Leadership In Action – 3 Essential Aspects to Goal Communication

person using laptop computer

Last week, we looked at how clear and accepted goals create innovation, proactive behavior and grit in your teams. This week, we look at how we Connect the Dots by communicating Clear Goals. There are three essential aspects that make the goals sharp and well-defined.

 

Paint a Clear Picture of Success

Our research shows that many leaders focus the goal conversation on what not to do – the mistakes that their team members should avoid. These leaders create a clear picture of failure. The conversation needs to focus on what success looks like. What are the metrics that represent that success? What is the feeling derived from that success? What impact will that success have on our stakeholders? And, when do we want to achieve that success?
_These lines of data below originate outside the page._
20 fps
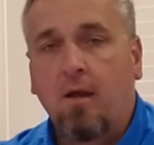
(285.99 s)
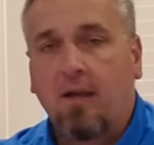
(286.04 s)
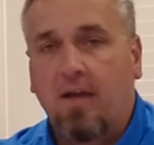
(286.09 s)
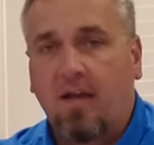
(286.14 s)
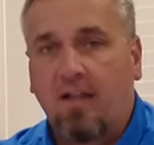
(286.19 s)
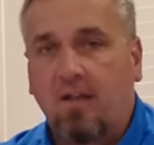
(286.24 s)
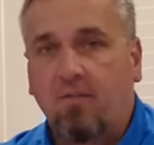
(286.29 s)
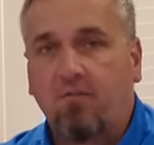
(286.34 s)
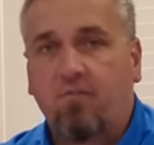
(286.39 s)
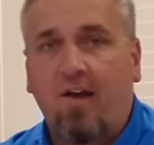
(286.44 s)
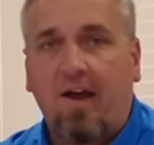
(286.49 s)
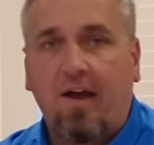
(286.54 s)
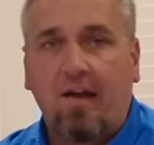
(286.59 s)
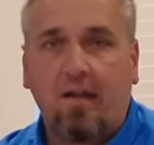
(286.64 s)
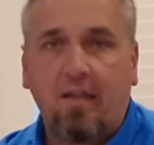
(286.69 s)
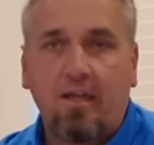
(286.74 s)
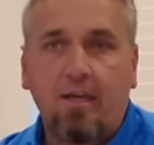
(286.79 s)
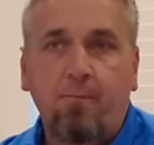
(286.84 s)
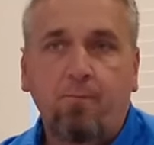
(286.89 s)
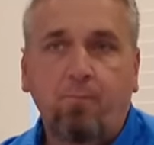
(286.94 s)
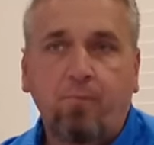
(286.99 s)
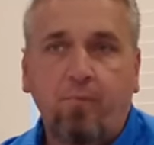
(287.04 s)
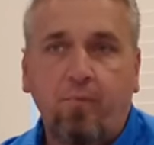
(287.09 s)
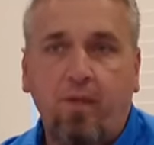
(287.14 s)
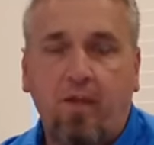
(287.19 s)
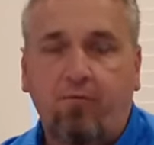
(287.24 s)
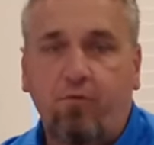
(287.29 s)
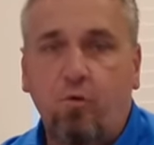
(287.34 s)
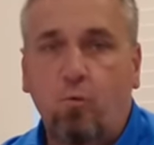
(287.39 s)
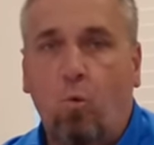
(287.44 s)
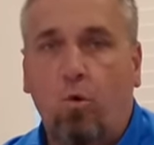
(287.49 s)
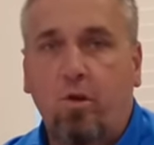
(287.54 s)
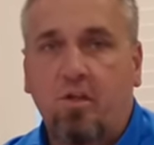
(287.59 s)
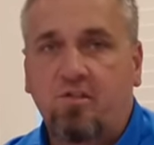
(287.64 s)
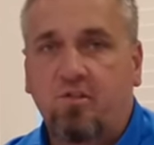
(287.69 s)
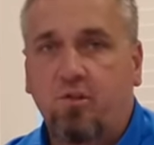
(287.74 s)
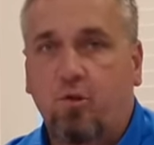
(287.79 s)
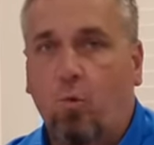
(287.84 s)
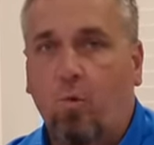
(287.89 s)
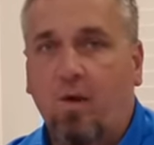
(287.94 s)
And then finally, if you want
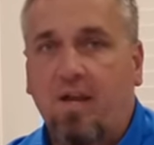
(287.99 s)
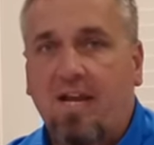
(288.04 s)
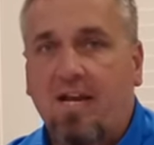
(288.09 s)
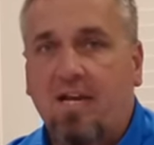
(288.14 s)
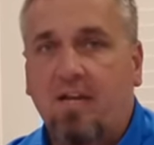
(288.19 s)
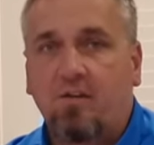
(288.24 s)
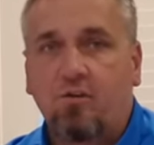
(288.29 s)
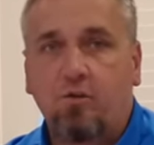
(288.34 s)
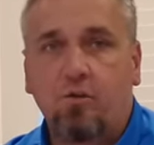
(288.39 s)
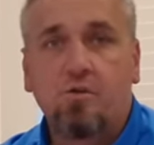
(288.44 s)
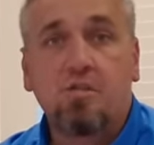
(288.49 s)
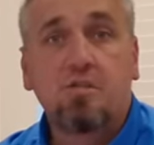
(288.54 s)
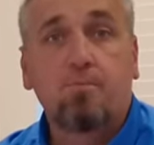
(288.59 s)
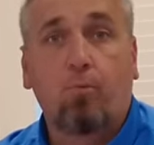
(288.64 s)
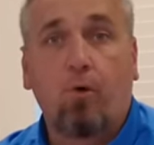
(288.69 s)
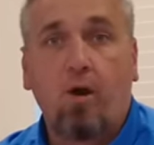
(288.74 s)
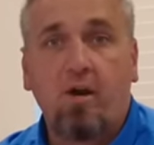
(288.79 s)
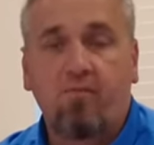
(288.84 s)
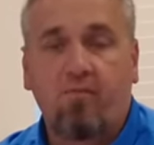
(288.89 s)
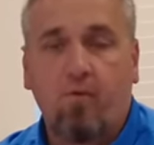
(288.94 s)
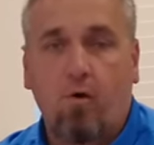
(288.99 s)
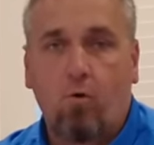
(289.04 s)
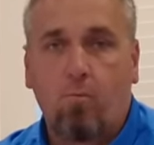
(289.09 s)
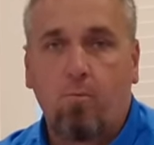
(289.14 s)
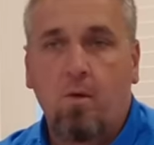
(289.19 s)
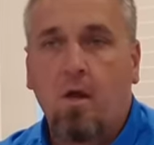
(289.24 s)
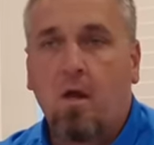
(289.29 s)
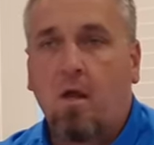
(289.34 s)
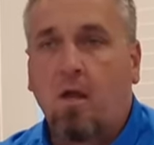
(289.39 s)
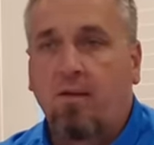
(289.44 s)
us to go ahead and do spray foam,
Creating a clear and vivid image of success lets your team lock on to that picture and gather the grit to keep moving toward it.

 

Connect to the Organizational Strategy

Your team wants to know that the work they are doing is connected to a larger goal. They need to know how achieving this goal will contribute to the organization’s success and to the benefit of the stakeholders. This step not only answers why the goal is important, it puts the goal in context with larger goals, creating interdependencies and innovation.

 

Design Clear Expectations

Once your team has a clear picture of success and the context of the goal, they need to know what you expect them to do. What activities and successes from the past do you want them to bring forward into this project? Since we have a new priority, what activities are no longer that important? Who is accountable for what part, and how do you want the team to work together? How will their efforts be measured? What support and tools will you provide, or make available, to ensure their success? This clarity of expectations enables your team to be proactive in working through the project.

 

So, paint the picture of success. Let your team know why it is important and be very specific on what you want. Then, you have a clear goal that allows your team to Connect the Dots and know that their efforts make a difference.